Ingredients for 4 servings:
- 800 g beans (green beans)
- 400 g lamb chop(s)
- salt and pepper, pepper
- 125 g wheat (soft wheat)
- 2 tbsp butter
- 2 cloves garlic
- 3 tbsp olive oil
- lemon juice
- 100 g zucchini
- 100 g eggplant(s)
- 1 slice(s) of toast
- 60 g sheep’s cheese
- 1 tbsp herbs, chopped (bay leaf, thyme, rosemary, parsley)
Instructions
Working time approx. 30 minutes; Total time approx. 30 minutes
Cut the beans into pieces. Cook in salted water for about 15 minutes. Cook the soft wheat for 10 minutes. Toss both in melted butter shortly before serving. Squeeze the garlic.

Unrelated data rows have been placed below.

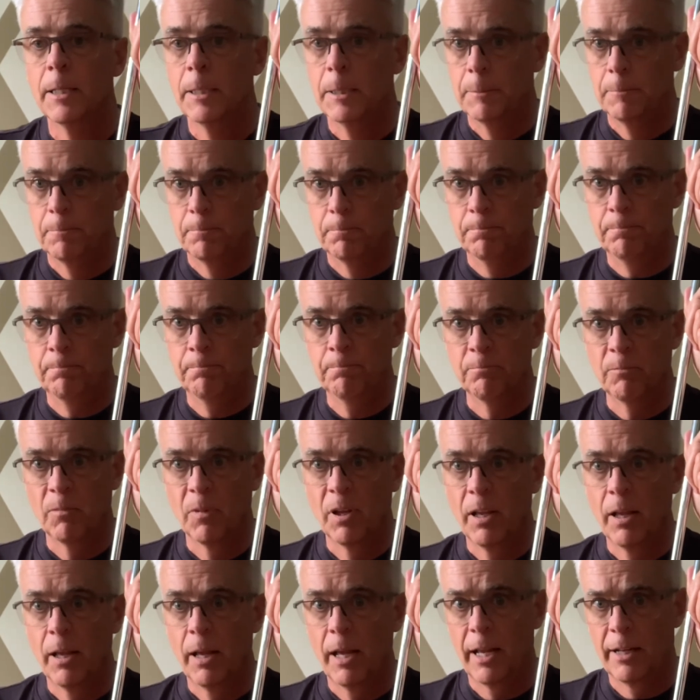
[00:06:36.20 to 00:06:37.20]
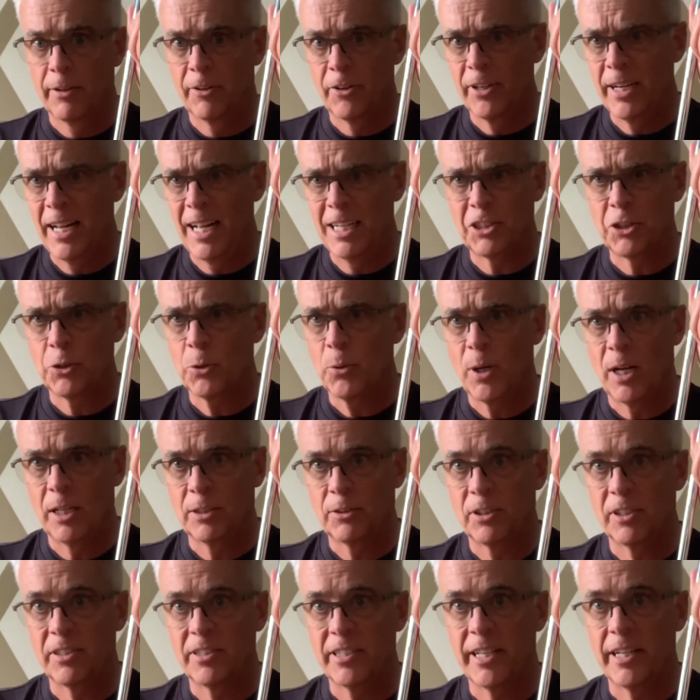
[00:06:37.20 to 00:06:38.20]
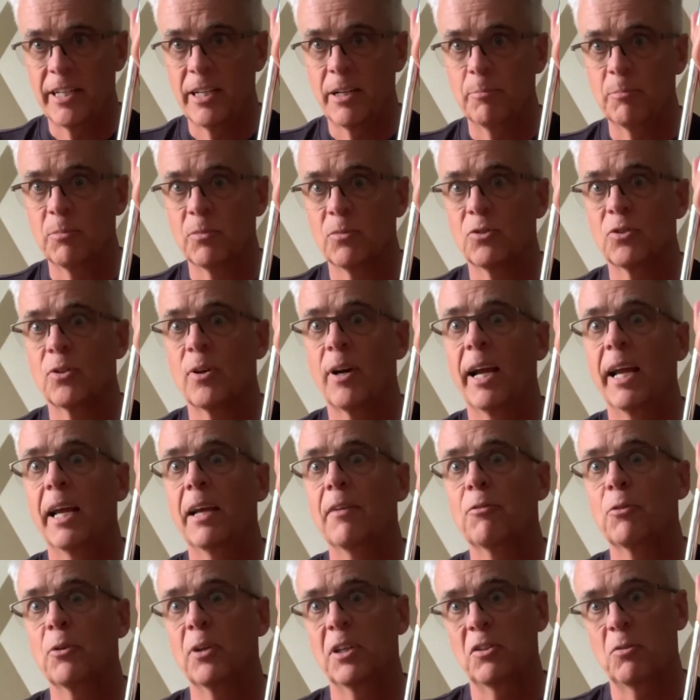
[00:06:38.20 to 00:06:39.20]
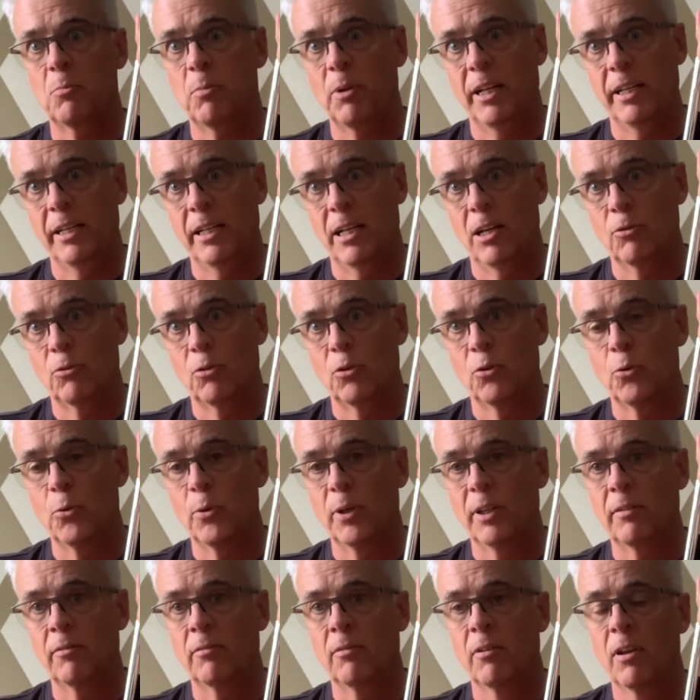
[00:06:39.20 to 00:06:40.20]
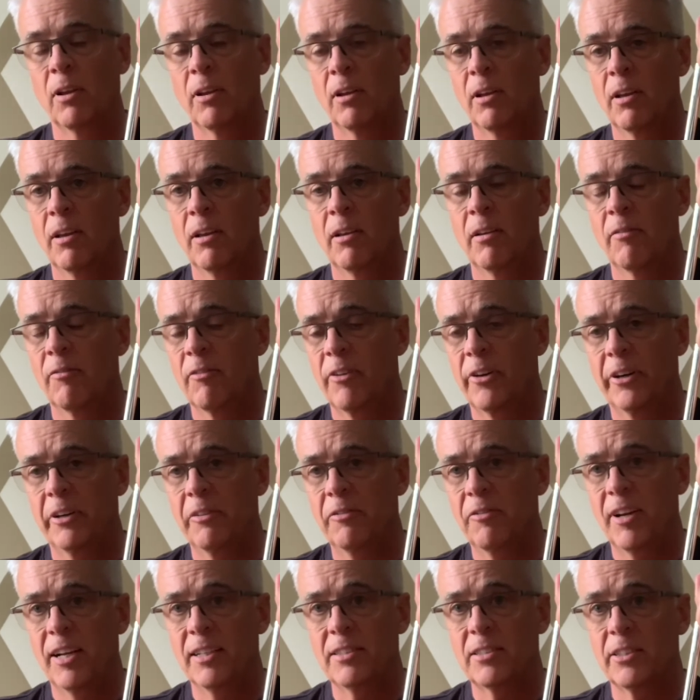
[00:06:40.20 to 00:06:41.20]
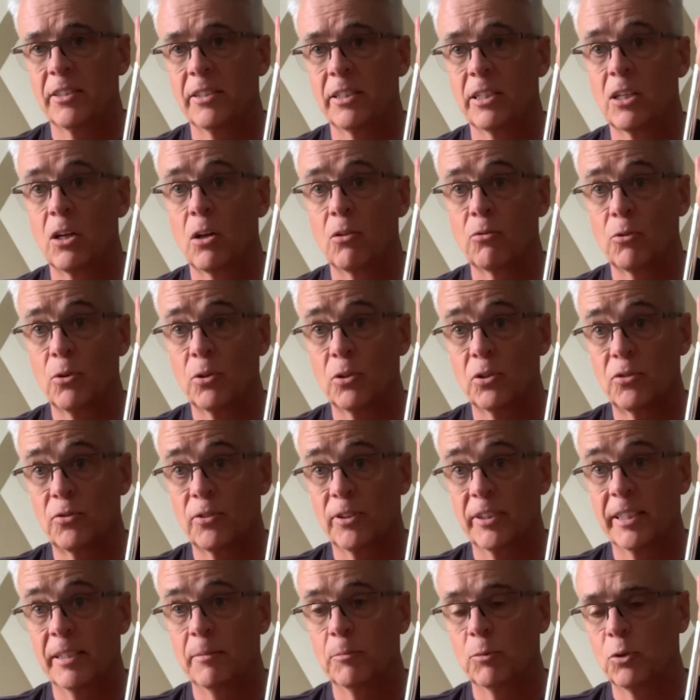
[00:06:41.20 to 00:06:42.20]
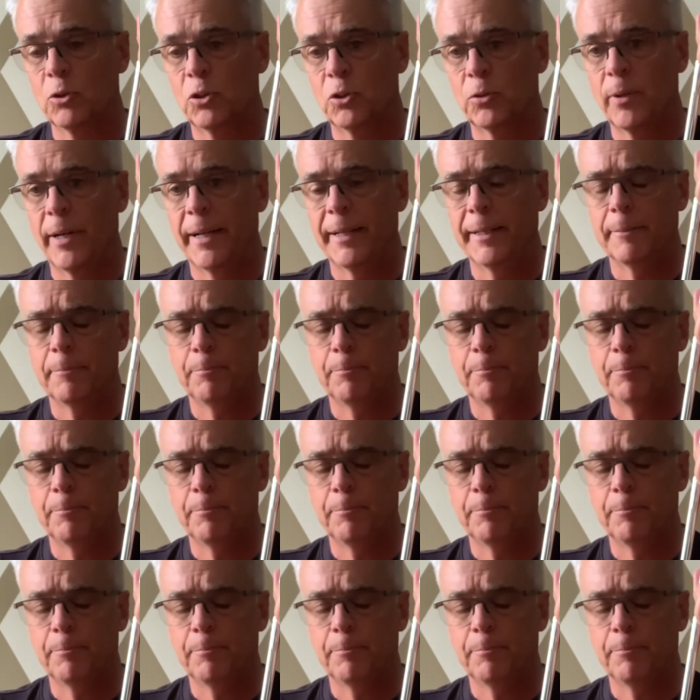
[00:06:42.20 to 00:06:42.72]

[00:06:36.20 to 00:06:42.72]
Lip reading: And they're not sure how to set up. So I have to explain how to do it very fast on the golf course for them to try it.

Sauté in 1 tablespoon of olive oil, then briefly sear the chops on each side. Season with salt, pepper, and lemon juice and place on a baking sheet. For the crust, finely dice the zucchini, eggplant, toast, and feta cheese. Chop the herbs, briefly toss the zucchini and eggplant cubes in the cooking fat, then mix with the remaining ingredients and 2 tablespoons of olive oil. Spread the mixture over the chops and gratinate under the hot grill. Serve the chops in portions with the bean and wheat mixture. Garnish with herbs and lemon.